Highest Common Factor of 512, 905, 669, 258 using Euclid's algorithm

Created By : Jatin Gogia

Reviewed By : Rajasekhar Valipishetty

Last Updated : Apr 06, 2023


HCF Calculator using the Euclid Division Algorithm helps you to find the Highest common factor (HCF) easily for 512, 905, 669, 258 i.e. 1 the largest integer that leaves a remainder zero for all numbers.

HCF of 512, 905, 669, 258 is 1 the largest number which exactly divides all the numbers i.e. where the remainder is zero. Let us get into the working of this example.

Consider we have numbers 512, 905, 669, 258 and we need to find the HCF of these numbers. To do so, we need to choose the largest integer first and then as per Euclid's Division Lemma a = bq + r where 0 ≤ r ≤ b

Highest common factor (HCF) of 512, 905, 669, 258 is 1.

HCF(512, 905, 669, 258) = 1

HCF of 512, 905, 669, 258 using Euclid's algorithm

Highest common factor or Highest common divisor (hcd) can be calculated by Euclid's algotithm.

HCF of:

Highest common factor (HCF) of 512, 905, 669, 258 is 1.

Highest Common Factor of 512,905,669,258 using Euclid's algorithm

Highest Common Factor of 512,905,669,258 is 1

Step 1: Since 905 > 512, we apply the division lemma to 905 and 512, to get

905 = 512 x 1 + 393

Step 2: Since the reminder 512 ≠ 0, we apply division lemma to 393 and 512, to get

512 = 393 x 1 + 119

Step 3: We consider the new divisor 393 and the new remainder 119, and apply the division lemma to get

393 = 119 x 3 + 36

We consider the new divisor 119 and the new remainder 36,and apply the division lemma to get

119 = 36 x 3 + 11

We consider the new divisor 36 and the new remainder 11,and apply the division lemma to get

36 = 11 x 3 + 3

We consider the new divisor 11 and the new remainder 3,and apply the division lemma to get

11 = 3 x 3 + 2

We consider the new divisor 3 and the new remainder 2,and apply the division lemma to get

3 = 2 x 1 + 1

We consider the new divisor 2 and the new remainder 1,and apply the division lemma to get

2 = 1 x 2 + 0

The remainder has now become zero, so our procedure stops.

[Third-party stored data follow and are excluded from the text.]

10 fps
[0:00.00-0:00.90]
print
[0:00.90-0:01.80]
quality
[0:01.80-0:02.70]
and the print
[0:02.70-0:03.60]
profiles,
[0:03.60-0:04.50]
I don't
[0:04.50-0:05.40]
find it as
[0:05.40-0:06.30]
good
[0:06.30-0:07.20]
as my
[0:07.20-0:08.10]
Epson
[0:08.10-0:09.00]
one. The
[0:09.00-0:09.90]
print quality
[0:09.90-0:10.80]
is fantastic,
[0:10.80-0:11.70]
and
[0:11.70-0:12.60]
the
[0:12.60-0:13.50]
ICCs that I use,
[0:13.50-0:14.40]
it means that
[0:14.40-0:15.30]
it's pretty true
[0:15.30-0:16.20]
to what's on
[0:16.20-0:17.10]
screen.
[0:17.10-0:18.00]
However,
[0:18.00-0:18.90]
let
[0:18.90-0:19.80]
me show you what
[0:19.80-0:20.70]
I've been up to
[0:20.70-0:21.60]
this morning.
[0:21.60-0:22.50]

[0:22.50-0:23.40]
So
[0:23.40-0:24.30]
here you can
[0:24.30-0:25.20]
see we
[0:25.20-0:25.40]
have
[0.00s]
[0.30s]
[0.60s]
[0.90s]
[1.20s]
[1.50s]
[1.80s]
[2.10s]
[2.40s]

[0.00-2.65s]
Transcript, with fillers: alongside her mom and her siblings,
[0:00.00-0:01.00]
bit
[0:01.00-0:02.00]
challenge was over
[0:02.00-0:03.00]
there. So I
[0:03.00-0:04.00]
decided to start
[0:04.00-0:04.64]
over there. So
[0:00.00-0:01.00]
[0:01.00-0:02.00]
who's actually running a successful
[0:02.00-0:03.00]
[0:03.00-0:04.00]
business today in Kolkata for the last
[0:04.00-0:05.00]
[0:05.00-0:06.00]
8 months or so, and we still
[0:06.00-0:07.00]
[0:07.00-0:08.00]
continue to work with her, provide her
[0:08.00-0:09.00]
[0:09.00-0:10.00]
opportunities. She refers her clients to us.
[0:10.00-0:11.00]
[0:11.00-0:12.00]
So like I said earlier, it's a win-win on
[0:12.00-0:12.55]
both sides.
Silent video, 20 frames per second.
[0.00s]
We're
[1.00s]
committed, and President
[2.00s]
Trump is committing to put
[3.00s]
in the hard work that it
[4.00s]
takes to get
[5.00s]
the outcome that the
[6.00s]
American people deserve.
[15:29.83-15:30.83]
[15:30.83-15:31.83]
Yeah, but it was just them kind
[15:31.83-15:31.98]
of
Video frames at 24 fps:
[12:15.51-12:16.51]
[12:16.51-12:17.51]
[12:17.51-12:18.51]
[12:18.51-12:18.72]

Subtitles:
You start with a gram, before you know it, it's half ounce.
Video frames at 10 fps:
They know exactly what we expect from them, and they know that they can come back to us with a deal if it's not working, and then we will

Since the divisor at this stage is 1, the HCF of 512 and 905 is 1

Notice that 1 = HCF(2,1) = HCF(3,2) = HCF(11,3) = HCF(36,11) = HCF(119,36) = HCF(393,119) = HCF(512,393) = HCF(905,512) .


We can take hcf of as 1st numbers and next number as another number to apply in Euclidean lemma

Step 1: Since 669 > 1, we apply the division lemma to 669 and 1, to get

669 = 1 x 669 + 0

The remainder has now become zero, so our procedure stops. Since the divisor at this stage is 1, the HCF of 1 and 669 is 1

Notice that 1 = HCF(669,1) .


We can take hcf of as 1st numbers and next number as another number to apply in Euclidean lemma

Step 1: Since 258 > 1, we apply the division lemma to 258 and 1, to get

258 = 1 x 258 + 0

The remainder has now become zero, so our procedure stops. Since the divisor at this stage is 1, the HCF of 1 and 258 is 1

Notice that 1 = HCF(258,1) .

HCF using Euclid's Algorithm Calculation Examples

Frequently Asked Questions on HCF of 512, 905, 669, 258 using Euclid's Algorithm

1. What is the Euclid division algorithm?

Answer: Euclid's Division Algorithm is a technique to compute the Highest Common Factor (HCF) of given positive integers.

2. what is the HCF of 512, 905, 669, 258?

Answer: HCF of 512, 905, 669, 258 is 1 the largest number that divides all the numbers leaving a remainder zero.

3. How to find HCF of 512, 905, 669, 258 using Euclid's Algorithm?

Answer: For arbitrary numbers 512, 905, 669, 258 apply Euclid’s Division Lemma in succession until you obtain a remainder zero. HCF is the remainder in the last but one step.